Meditation- taking a moment to pause
Before you begin this meditation, I invite you to bring intention and comfort into the space around you. Can you create a sense of ritual for this and any meditation practice? What might that look like for you?
When I meditate, I like to get somewhere quiet with a cup of tea and light a candle to set the tone. I also like to have my journal and a pen nearby in case anything comes up that I feel the desire to write down post-meditation.
-In a seated position, place your feet on the ground so that you may feel grounded in your body.
- Take a moment to wiggle out any excess energy. Shake your shoulders, do some light stretching. Whatever you need in this moment.
-Give yourself space. Space to be gentle with yourself. Space to become aware of the sensations in your body. Space to make mistakes. Space to pause.

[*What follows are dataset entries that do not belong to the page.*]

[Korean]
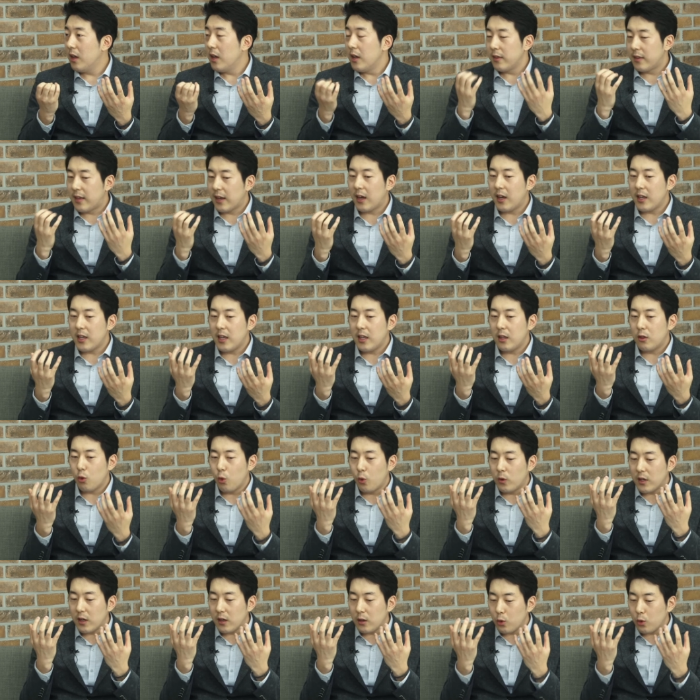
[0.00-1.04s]
제가 이
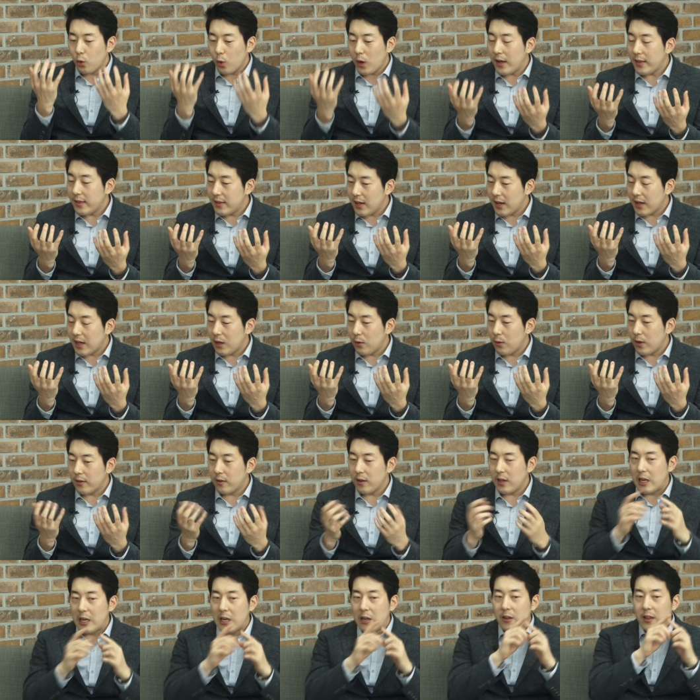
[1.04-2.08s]
동작을 똑같이 하기 위해서
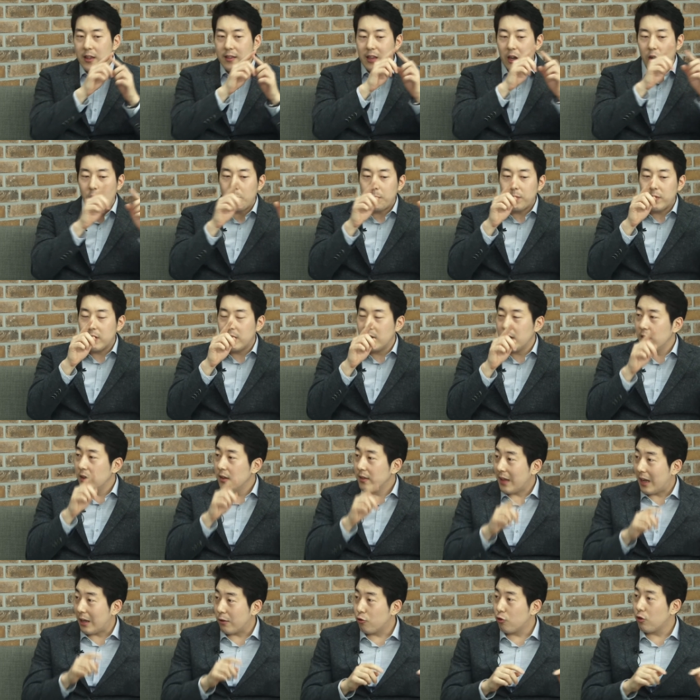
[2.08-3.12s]
일련의 작업들을
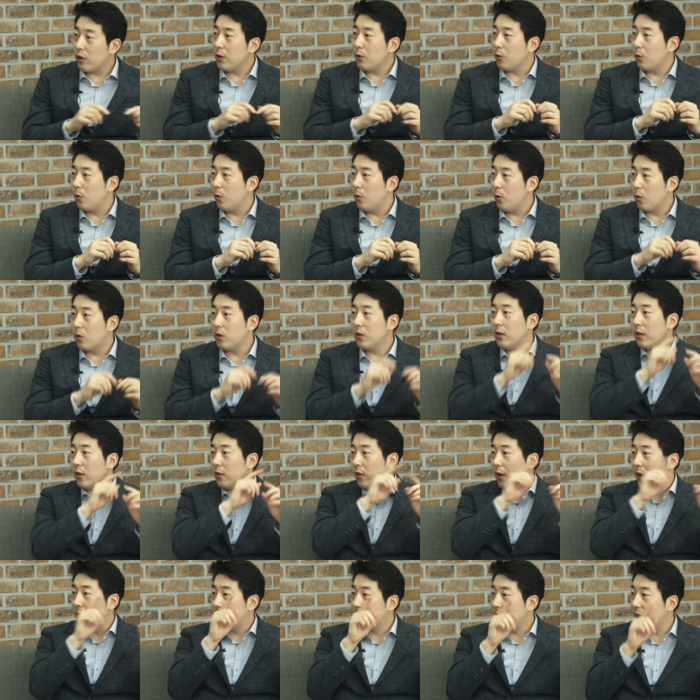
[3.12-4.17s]
다 수기로 혹은
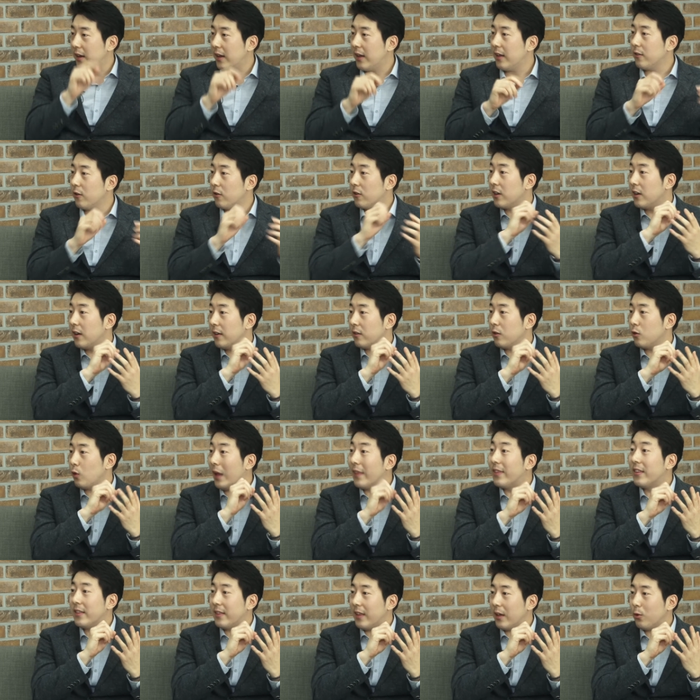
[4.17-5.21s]
엑셀에 정리를 해서
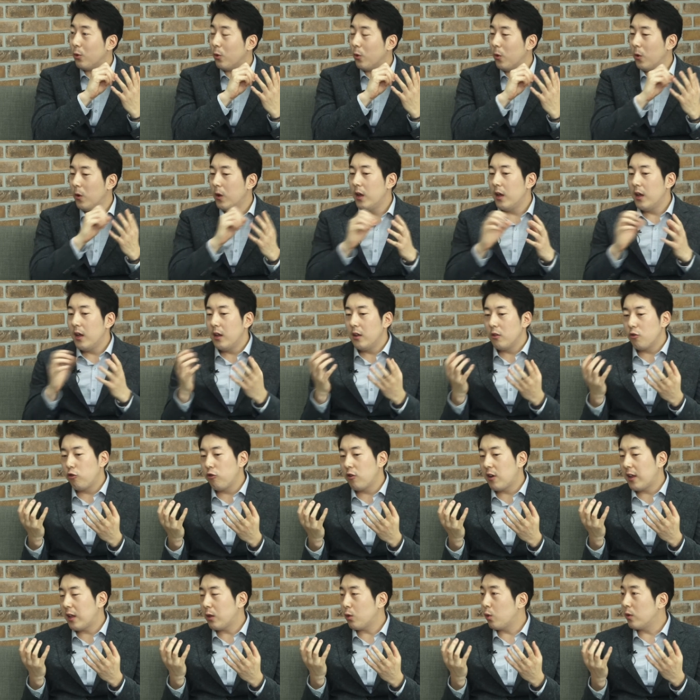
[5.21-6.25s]
놨는데도 둘
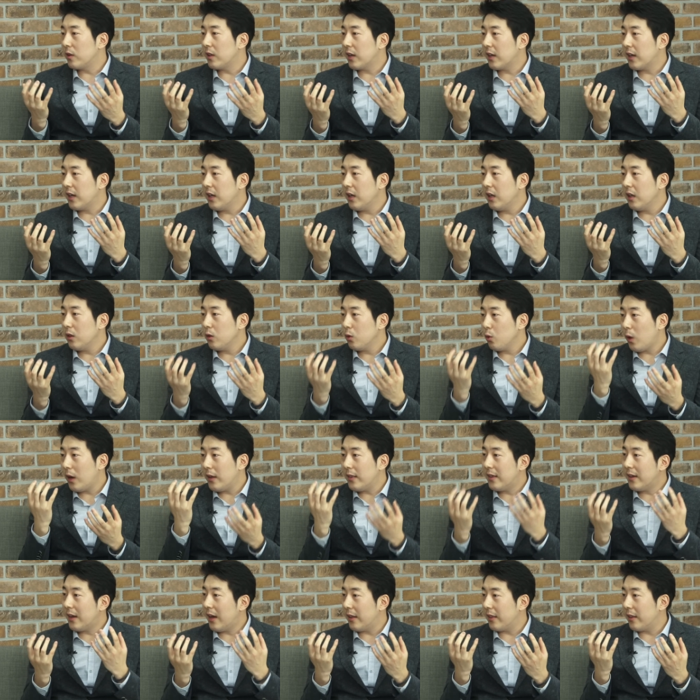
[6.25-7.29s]
간의 동작이
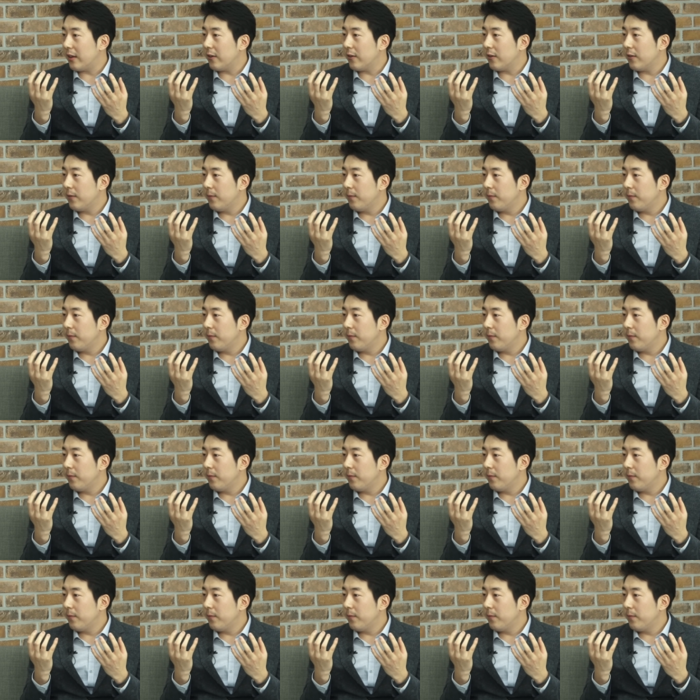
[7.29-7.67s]
똑같지가 않아요.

-This time is not about making your thoughts disappear but about bringing yourself back into the present when those thoughts come into your mind.
-Eyes can be open or closed. Palms facing up, down or simply, at your side. Honor what feels good for you.
-Bring a gentle awareness to your breath. What sensations do you feel in your body as you begin to notice how you are breathing?
-Stay with this feeling for a few moments.
-Bringing a deeper sense of awareness to your breath, fully let the belly rise with an inhale through the nose and then exhale with a sigh out the mouth.
-In this moment, I like to place one hand on my heart and one hand on my belly. This allows me to deepen the mind body connection.
-How does it feel when you take these full belly breaths?
-There is no judgment in this space. There is no right or wrong. This is a time for you.
-Take a moment to bring into your mind’s eye something you are grateful for. Perhaps it’s a friend, an interaction that you had, your favorite spot in nature or you.
-Notice the details in this image. Notice the colors, the scents and how you feel.
-With your next inhale and exhale, repeat the phrase ‘I am grateful’. I am grateful. I am grateful.
-This image is always available for you in your heart. You can come back to it at any moment throughout your day.
-Check back in with your breathing. Can you bring yourself back into the present?
-Take a moment to acknowledge yourself for the space you created here. For taking a moment to sit in silence, to pause and to listen to your heart.
-Take a big inhale and exhale. Stretch, wiggle, shake it out.
-I like to complete my meditation by writing anything that came up for me in my journal while sipping on some tea.